**Exercise:** Where the line with "(2890.54 s to 2891.05 s)" appears below, start writing out lines exactly, and finish with the line with "[00:00:02.00 to 00:00:02.76]", which is included; write out nothing else.

**Records for this exercise:**

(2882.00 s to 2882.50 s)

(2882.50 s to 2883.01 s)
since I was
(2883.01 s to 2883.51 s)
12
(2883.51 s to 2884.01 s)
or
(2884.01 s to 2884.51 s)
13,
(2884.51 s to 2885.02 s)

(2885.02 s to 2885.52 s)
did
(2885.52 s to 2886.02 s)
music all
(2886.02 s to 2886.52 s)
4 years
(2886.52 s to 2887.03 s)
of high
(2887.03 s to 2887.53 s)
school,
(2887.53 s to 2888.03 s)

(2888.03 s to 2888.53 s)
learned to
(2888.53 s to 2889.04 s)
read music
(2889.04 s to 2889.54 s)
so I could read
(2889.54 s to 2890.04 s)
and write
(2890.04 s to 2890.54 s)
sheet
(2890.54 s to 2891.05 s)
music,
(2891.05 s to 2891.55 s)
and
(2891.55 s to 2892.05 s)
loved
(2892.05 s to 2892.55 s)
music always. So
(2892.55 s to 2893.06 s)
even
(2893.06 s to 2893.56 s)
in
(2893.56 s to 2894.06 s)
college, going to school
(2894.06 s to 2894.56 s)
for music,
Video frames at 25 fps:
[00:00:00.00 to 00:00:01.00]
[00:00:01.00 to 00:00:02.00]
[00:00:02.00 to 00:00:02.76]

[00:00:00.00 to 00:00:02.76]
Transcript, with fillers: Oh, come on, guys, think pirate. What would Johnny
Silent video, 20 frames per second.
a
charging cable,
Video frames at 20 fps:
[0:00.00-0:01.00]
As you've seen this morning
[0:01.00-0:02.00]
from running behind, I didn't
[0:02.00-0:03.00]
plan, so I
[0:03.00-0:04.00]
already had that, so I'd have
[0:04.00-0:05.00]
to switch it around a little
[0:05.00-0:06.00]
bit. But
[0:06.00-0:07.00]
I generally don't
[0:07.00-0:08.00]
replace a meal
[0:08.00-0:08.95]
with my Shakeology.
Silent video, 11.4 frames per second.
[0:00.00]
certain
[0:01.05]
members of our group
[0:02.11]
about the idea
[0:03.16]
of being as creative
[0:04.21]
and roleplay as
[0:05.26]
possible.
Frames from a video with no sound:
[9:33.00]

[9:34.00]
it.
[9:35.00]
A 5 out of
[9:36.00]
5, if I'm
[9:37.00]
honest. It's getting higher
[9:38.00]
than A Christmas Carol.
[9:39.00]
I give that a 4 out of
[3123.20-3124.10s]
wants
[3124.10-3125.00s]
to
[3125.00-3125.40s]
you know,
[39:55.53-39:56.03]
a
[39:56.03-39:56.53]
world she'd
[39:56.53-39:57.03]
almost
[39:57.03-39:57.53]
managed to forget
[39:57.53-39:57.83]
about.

**Result of the task:**
(2890.54 s to 2891.05 s)
music,
(2891.05 s to 2891.55 s)
and
(2891.55 s to 2892.05 s)
loved
(2892.05 s to 2892.55 s)
music always. So
(2892.55 s to 2893.06 s)
even
(2893.06 s to 2893.56 s)
in
(2893.56 s to 2894.06 s)
college, going to school
(2894.06 s to 2894.56 s)
for music,
Video frames at 25 fps:
[00:00:00.00 to 00:00:01.00]
[00:00:01.00 to 00:00:02.00]
[00:00:02.00 to 00:00:02.76]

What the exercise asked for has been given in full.